Task description: Copy the entries below exactly; any picture among them should be left out.

=== Begin Enclosure ===

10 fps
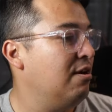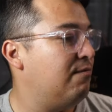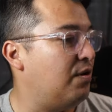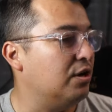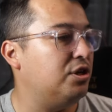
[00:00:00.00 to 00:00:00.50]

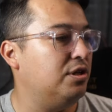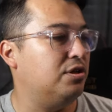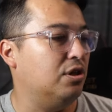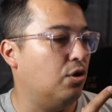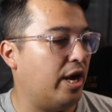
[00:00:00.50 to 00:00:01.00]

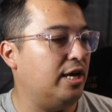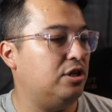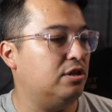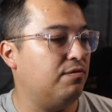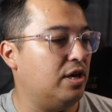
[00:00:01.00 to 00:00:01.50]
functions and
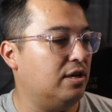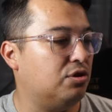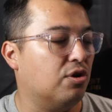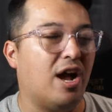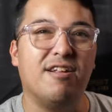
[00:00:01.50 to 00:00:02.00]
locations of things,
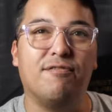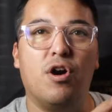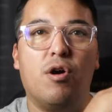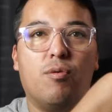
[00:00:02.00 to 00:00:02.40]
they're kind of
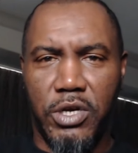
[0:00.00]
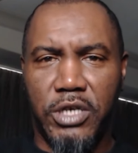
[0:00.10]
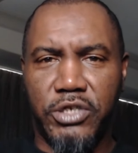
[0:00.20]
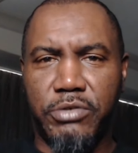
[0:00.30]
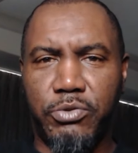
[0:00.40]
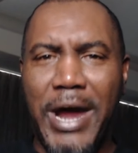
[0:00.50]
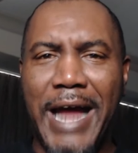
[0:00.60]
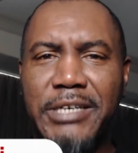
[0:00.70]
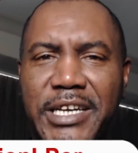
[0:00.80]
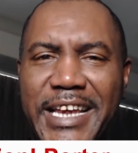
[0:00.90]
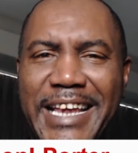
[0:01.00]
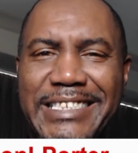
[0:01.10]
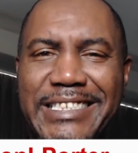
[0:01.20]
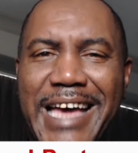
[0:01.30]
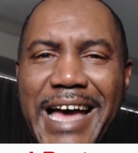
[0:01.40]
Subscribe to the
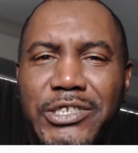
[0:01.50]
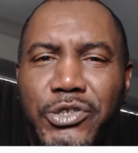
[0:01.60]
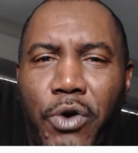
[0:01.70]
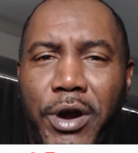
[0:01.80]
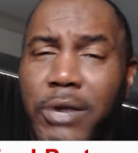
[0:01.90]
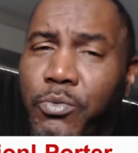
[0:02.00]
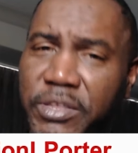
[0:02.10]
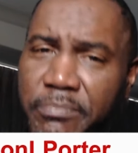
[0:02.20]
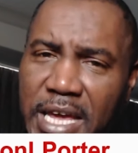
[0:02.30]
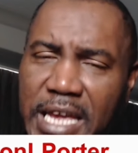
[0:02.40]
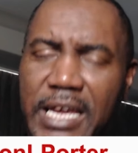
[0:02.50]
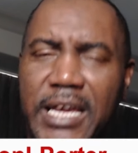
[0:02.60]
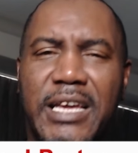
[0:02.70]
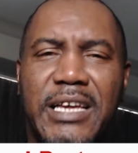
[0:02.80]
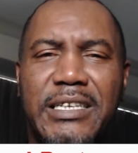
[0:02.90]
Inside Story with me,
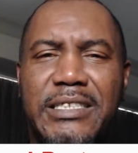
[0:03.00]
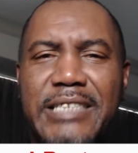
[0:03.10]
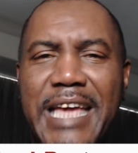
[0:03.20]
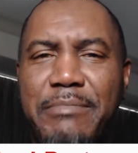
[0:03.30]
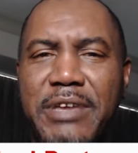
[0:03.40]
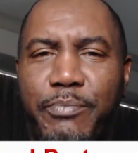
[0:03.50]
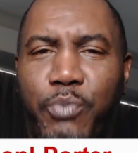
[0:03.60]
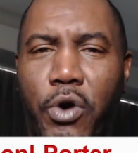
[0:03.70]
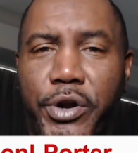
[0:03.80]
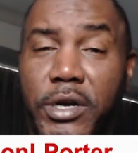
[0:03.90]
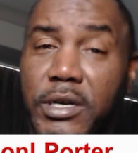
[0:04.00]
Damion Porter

=== End Enclosure ===

Solution to the exercise:
10 fps
[00:00:00.00 to 00:00:00.50]

[00:00:00.50 to 00:00:01.00]

[00:00:01.00 to 00:00:01.50]
functions and
[00:00:01.50 to 00:00:02.00]
locations of things,
[00:00:02.00 to 00:00:02.40]
they're kind of
[0:00.00]
[0:00.10]
[0:00.20]
[0:00.30]
[0:00.40]
[0:00.50]
[0:00.60]
[0:00.70]
[0:00.80]
[0:00.90]
[0:01.00]
[0:01.10]
[0:01.20]
[0:01.30]
[0:01.40]
Subscribe to the
[0:01.50]
[0:01.60]
[0:01.70]
[0:01.80]
[0:01.90]
[0:02.00]
[0:02.10]
[0:02.20]
[0:02.30]
[0:02.40]
[0:02.50]
[0:02.60]
[0:02.70]
[0:02.80]
[0:02.90]
Inside Story with me,
[0:03.00]
[0:03.10]
[0:03.20]
[0:03.30]
[0:03.40]
[0:03.50]
[0:03.60]
[0:03.70]
[0:03.80]
[0:03.90]
[0:04.00]
Damion Porter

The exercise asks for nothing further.